_WHAT TO WORK ON_.
I would like the entries transcribed word for word, please, with the pictures removed.
- - - - -
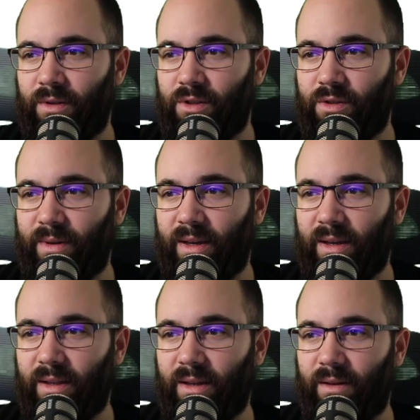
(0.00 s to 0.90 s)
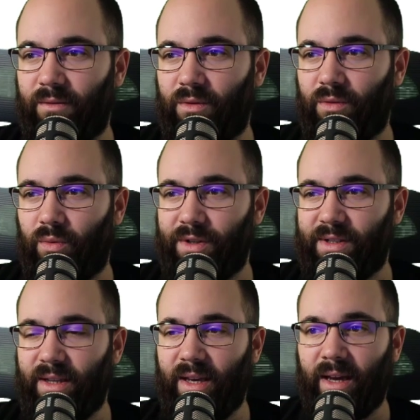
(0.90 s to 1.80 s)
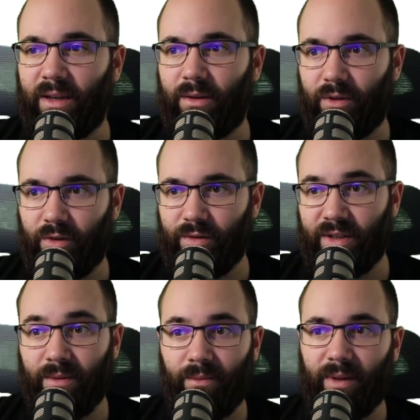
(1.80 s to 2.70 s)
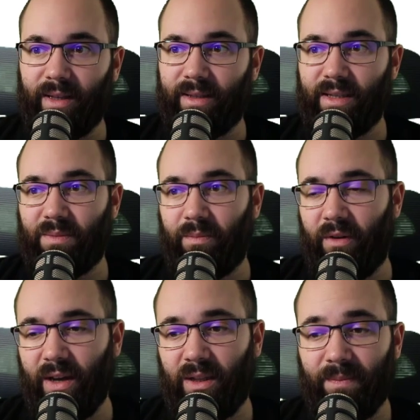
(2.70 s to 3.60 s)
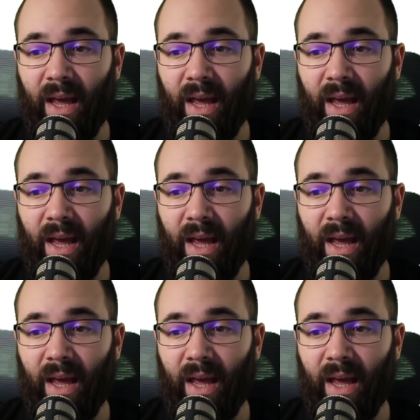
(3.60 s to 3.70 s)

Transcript: So we can get kind of towards the end of those like this. Perfect.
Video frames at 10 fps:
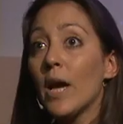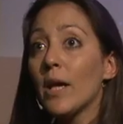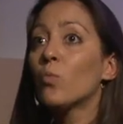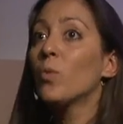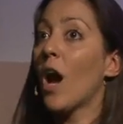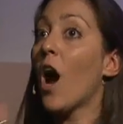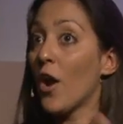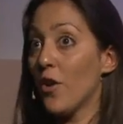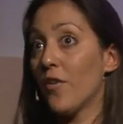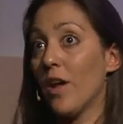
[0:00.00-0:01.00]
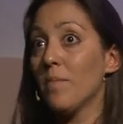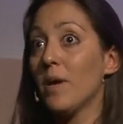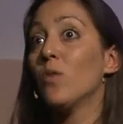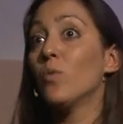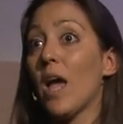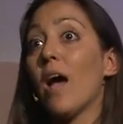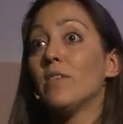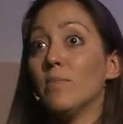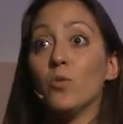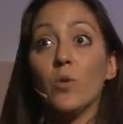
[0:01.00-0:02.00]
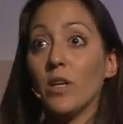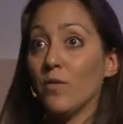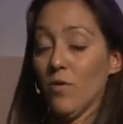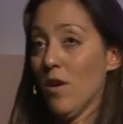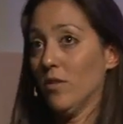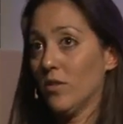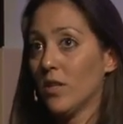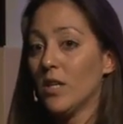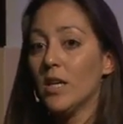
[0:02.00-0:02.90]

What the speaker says: that, we hire them and we have them doing it for us.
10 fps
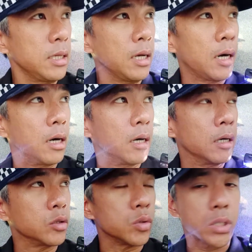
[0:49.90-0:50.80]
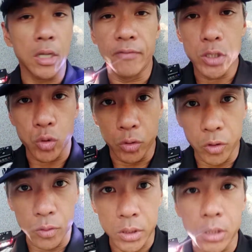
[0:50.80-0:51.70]
to service road
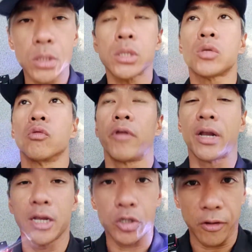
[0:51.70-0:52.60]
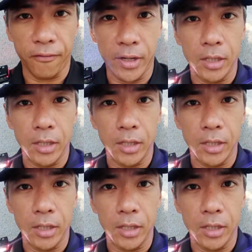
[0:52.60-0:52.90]
users, to regulate traffic,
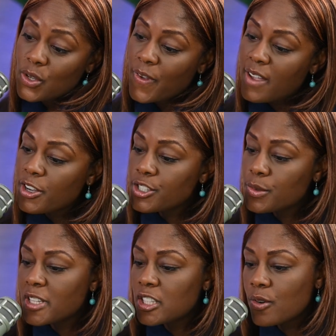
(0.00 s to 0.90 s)
500
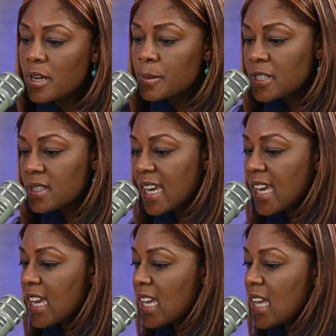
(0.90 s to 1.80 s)
milligrams a
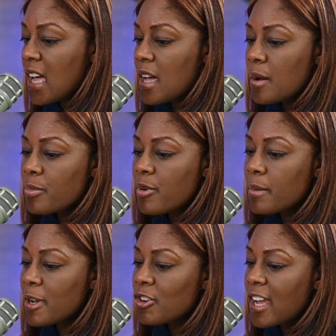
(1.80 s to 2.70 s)
day,
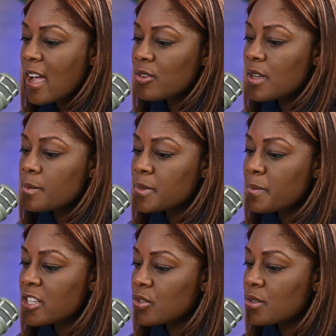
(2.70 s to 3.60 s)
primary outcomes
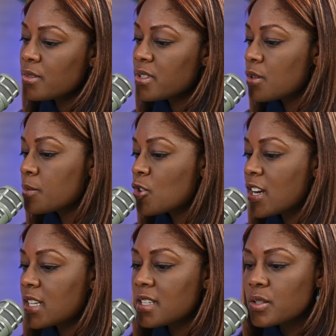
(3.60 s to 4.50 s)
measured, serum
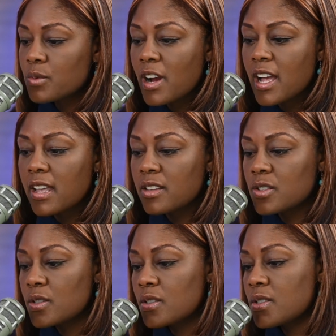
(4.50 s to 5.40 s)

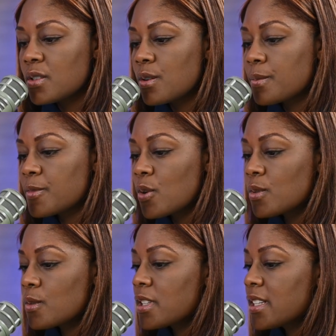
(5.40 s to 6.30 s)
triglycerides, serum
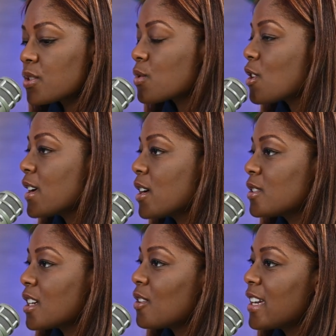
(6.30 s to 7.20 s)
total cholesterol,
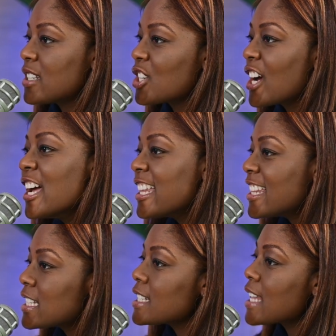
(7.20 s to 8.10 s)
LDL, HDL.
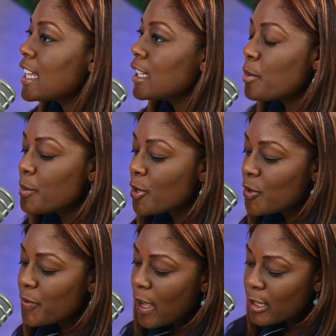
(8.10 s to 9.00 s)
This is that lipid
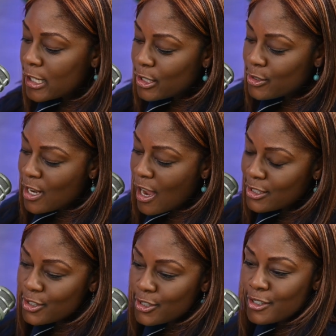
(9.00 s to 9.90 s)
profile that your
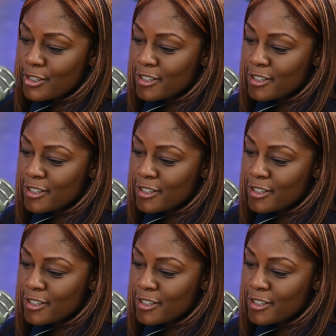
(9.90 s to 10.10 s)
doctor,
- - - - -
_RESPONSE AREA_.
(0.00 s to 0.90 s)
(0.90 s to 1.80 s)
(1.80 s to 2.70 s)
(2.70 s to 3.60 s)
(3.60 s to 3.70 s)

Transcript: So we can get kind of towards the end of those like this. Perfect.
Video frames at 10 fps:
[0:00.00-0:01.00]
[0:01.00-0:02.00]
[0:02.00-0:02.90]

What the speaker says: that, we hire them and we have them doing it for us.
10 fps
[0:49.90-0:50.80]
[0:50.80-0:51.70]
to service road
[0:51.70-0:52.60]
[0:52.60-0:52.90]
users, to regulate traffic,
(0.00 s to 0.90 s)
500
(0.90 s to 1.80 s)
milligrams a
(1.80 s to 2.70 s)
day,
(2.70 s to 3.60 s)
primary outcomes
(3.60 s to 4.50 s)
measured, serum
(4.50 s to 5.40 s)

(5.40 s to 6.30 s)
triglycerides, serum
(6.30 s to 7.20 s)
total cholesterol,
(7.20 s to 8.10 s)
LDL, HDL.
(8.10 s to 9.00 s)
This is that lipid
(9.00 s to 9.90 s)
profile that your
(9.90 s to 10.10 s)
doctor,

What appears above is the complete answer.